**Records supplied**

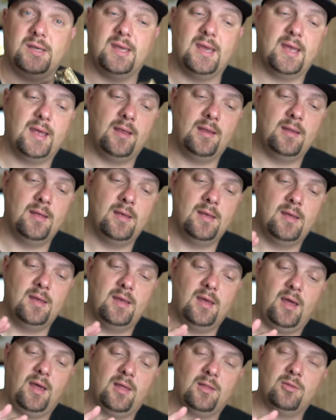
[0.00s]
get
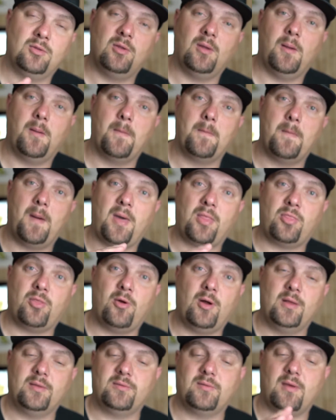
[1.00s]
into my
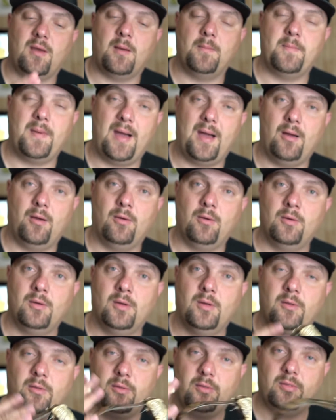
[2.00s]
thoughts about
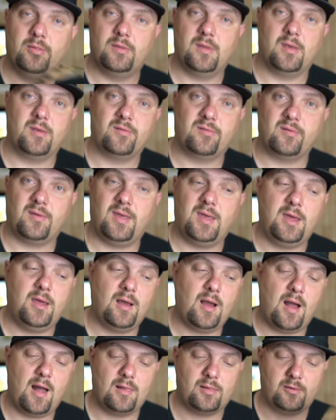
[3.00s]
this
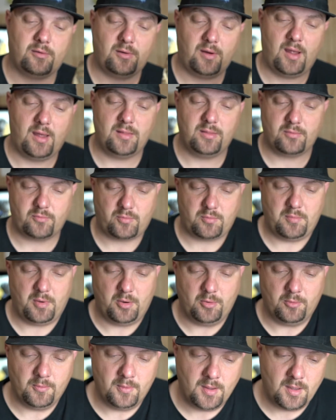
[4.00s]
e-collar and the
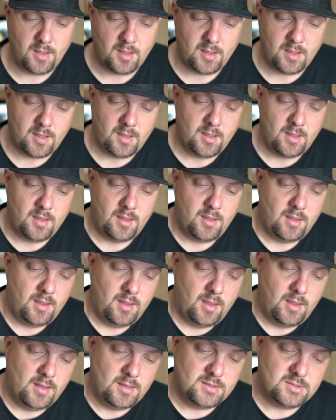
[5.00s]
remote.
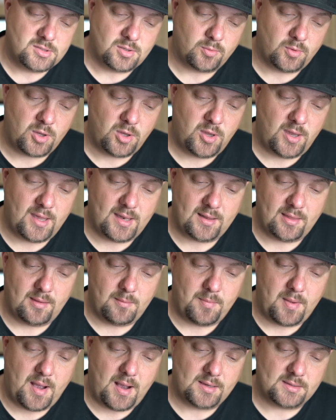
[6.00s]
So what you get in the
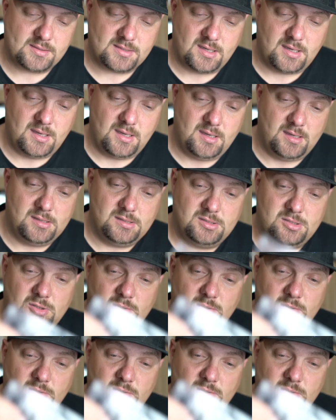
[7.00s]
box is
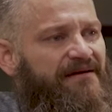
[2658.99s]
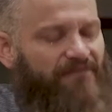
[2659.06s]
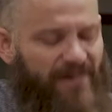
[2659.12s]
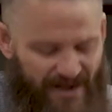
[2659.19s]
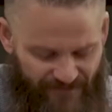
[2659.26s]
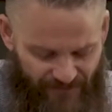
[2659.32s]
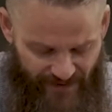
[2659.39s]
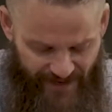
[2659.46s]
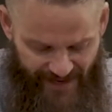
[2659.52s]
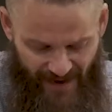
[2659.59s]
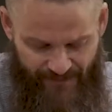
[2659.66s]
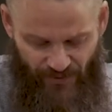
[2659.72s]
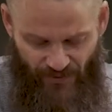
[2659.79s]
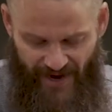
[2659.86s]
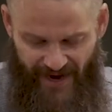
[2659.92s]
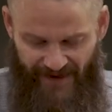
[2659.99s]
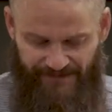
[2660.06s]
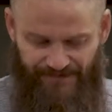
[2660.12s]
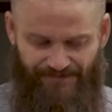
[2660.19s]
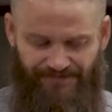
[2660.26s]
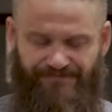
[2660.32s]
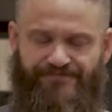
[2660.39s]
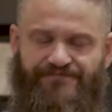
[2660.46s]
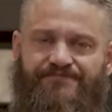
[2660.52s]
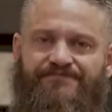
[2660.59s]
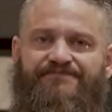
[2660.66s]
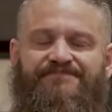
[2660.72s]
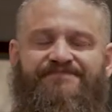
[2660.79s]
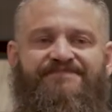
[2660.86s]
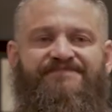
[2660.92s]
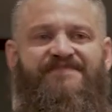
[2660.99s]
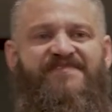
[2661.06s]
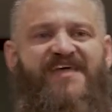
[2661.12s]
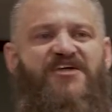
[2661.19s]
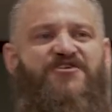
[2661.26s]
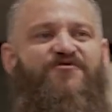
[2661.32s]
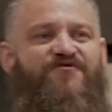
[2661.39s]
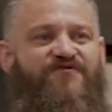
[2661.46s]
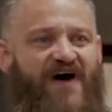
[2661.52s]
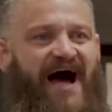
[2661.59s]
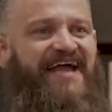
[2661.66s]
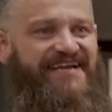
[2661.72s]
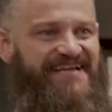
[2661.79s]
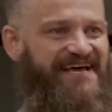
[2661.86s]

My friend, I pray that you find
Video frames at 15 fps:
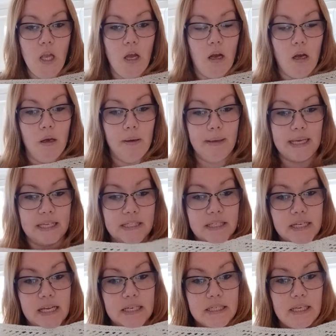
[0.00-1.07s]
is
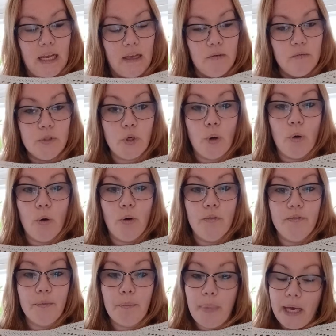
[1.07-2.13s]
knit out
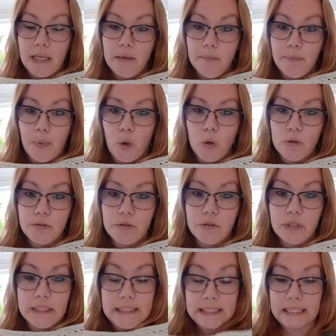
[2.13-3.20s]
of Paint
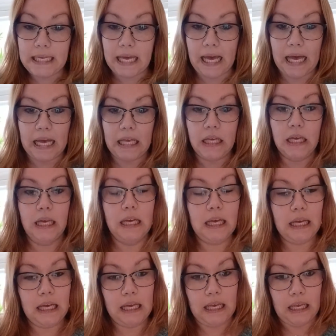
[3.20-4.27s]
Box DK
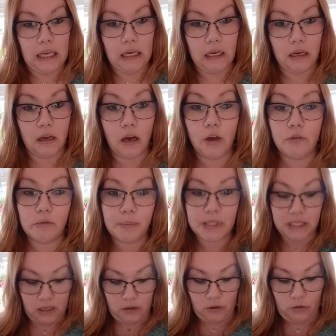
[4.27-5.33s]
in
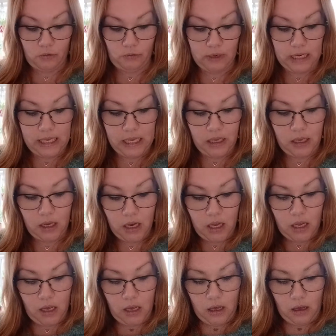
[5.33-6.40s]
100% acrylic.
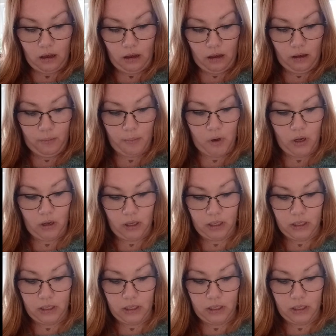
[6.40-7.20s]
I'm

**Required work**
An exact copy of all the lines above is required, with the pictures removed.

**Result of this task**
[0.00s]
get
[1.00s]
into my
[2.00s]
thoughts about
[3.00s]
this
[4.00s]
e-collar and the
[5.00s]
remote.
[6.00s]
So what you get in the
[7.00s]
box is
[2658.99s]
[2659.06s]
[2659.12s]
[2659.19s]
[2659.26s]
[2659.32s]
[2659.39s]
[2659.46s]
[2659.52s]
[2659.59s]
[2659.66s]
[2659.72s]
[2659.79s]
[2659.86s]
[2659.92s]
[2659.99s]
[2660.06s]
[2660.12s]
[2660.19s]
[2660.26s]
[2660.32s]
[2660.39s]
[2660.46s]
[2660.52s]
[2660.59s]
[2660.66s]
[2660.72s]
[2660.79s]
[2660.86s]
[2660.92s]
[2660.99s]
[2661.06s]
[2661.12s]
[2661.19s]
[2661.26s]
[2661.32s]
[2661.39s]
[2661.46s]
[2661.52s]
[2661.59s]
[2661.66s]
[2661.72s]
[2661.79s]
[2661.86s]

My friend, I pray that you find
Video frames at 15 fps:
[0.00-1.07s]
is
[1.07-2.13s]
knit out
[2.13-3.20s]
of Paint
[3.20-4.27s]
Box DK
[4.27-5.33s]
in
[5.33-6.40s]
100% acrylic.
[6.40-7.20s]
I'm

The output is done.